Open virtu opened 9 months ago
@virtu Thanks for reporting this. Just to double check: You ran it once locally and it failed. Then you ran it a second time locally and it succeeded. Then you ran it a third time locally (with collaborative launch) and it succeeded again. In addition you ran it once on contabo (with collaborative launch as well) and it failed as well. Is that correct?
It sounds very strange to me. Nobody had issues with the FTP downloads during our previous tests: https://github.com/fjahr/asmap-data/issues/4
My best guess would have also been that the server closed the connection. But the question is why and why only ARIN and seemingly none of the others. arin.db.gz isn't even the largest file and certainly also not the one with the weakest infrastructure. Were you using a VPN by any chance? And did you have a fast + stable connection at the time?
Yesterday, I tried twice from home (dialup, ~100Mbps, no VPN): First time failed, second time succeeded.
To add some redundancy, today I scheduled the collaborative run on both my home machine as well as a Contabo-hosted VPS. Both runs failed. After failing, I immediately started new runs on both machines (in the hope the results' checksums will match that of others), and these both runs downloaded arin.db.gz
just fine.
My run of #7 failed too, with the same error. Also using the nix flake.
I just retried it and downloading arin.db.gz
worked.
@0xB10C @virtu is it maybe a general issue with nix? I'm not sure where I could check that...
Might be an issue with a specific version of a library in the nixpkgs input locked in the flake. I'll update nixpkgs and do some trial runs to determine whether the issue persists.
Looks like EOFError signals the server closed the connection.
As mentioned in https://github.com/fjahr/asmap-data/issues/7#issuecomment-1913087498, it could be that the data is updated with a cronjob e.g. hourly/every 10 minutes/etc. The FTP server might close the connection when the underlying file changes while the data is being downloaded.
While fetching the last-modified timestamps for https://github.com/fjahr/asmap-data/issues/7#issuecomment-1913112550, I noticed ftp.lacnic.net
produces an EOF error frequently just when listing the directory contents...
lacnic.db.gz
seems to be updated every 5 minutes. I get an error when they are updating the file.
@fjahr @virtu could you check if running https://gist.github.com/0xB10C/b06d3f3b5dba081de9eaf6b4bc340c36 multiple times over the course of ~10 minutes gives you the same error? If @virtu has the same problem and @fjahr doesn't, I think that's a sign that there's a problem with the nix version.
@0xB10C Thanks, yeah, I could reproduce the EOF errors with the script at lacnic and I also tried it with a loop of downloads and saw an EOF error there after a few minutes. I am still confused as to why this wasn't a problem until now. I have already implemented printing file hashes and I will make the IRR downloads robust against this error as a next step.
@0xB10C So, I did some further tests this morning by adapting your script. I changed it to download the lacnic file in a loop every 30 seconds, print the hash and then delete it again. It didn't take long to see the EOF errors this time and I simply restarted the script a couple of times as soon as I saw the EOF error occurring. What this shows is that, while there are these errors, the underlying file doesn't seem to change. The file hash before and after EOF errors is identical each time. I then waited a few hours and check again now and the file is still unchanged. So it seems that the EOF error are not directly connected to file updates and simply making kartograf more robust against these errors could be a good fix. I have done this with the latest version (0.4.4).
@0xB10C @virtu I will give it another try tomorrow and I hope you can join: https://github.com/fjahr/asmap-data/issues/9
With v0.4.4 in case of the EOF the download will be retried a few times before aborting the whole process. Based on the investigation above I think this will be a good next step to try if the results are as we would like them with this. Keeping this issue open for now though until we have confidence in this.

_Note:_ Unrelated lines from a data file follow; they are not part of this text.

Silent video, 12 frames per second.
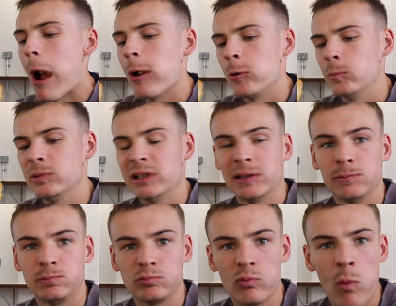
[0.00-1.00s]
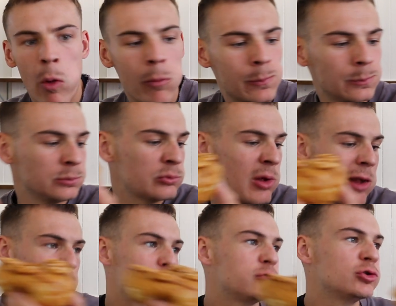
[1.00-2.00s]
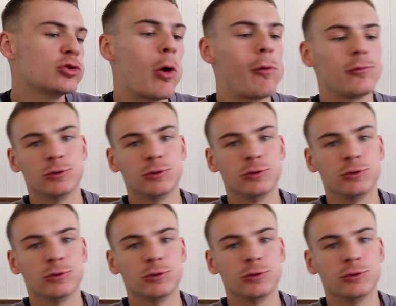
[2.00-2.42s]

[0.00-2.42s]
Oh man. That's what?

What this shows is that, while there are these errors, the underlying file doesn't seem to change. The file hash before and after EOF errors is identical each time. I then waited a few hours and check again now and the file is still unchanged. So it seems that the EOF error are not directly connected to file updates and simply making kartograf more robust against these errors could be a good fix. I have done this with the latest version (0.4.4).
Interesting! Well, the file-created timestamp on the FTP server changes every 5 min. I'm not sure what's really going on here. Maybe the file is recreated with the same contents?
I'm not sure what's really going on here. Maybe the file is recreated with the same contents?
Yeah, that would be my best guess as well.
In preparation for today's collaborative run (#7), I ran kartograf twice yesterday. The first run failed because I got disconnected from the FTP server while downloading arin.db.gz; the second run succeeded.
To add some redundancy, I scheduled the collaborative on two machines (one at home, another at Contabo). Unfortunately, both runs failed. Here's the output:
Looks like
EOFError
signals the server closed the connection.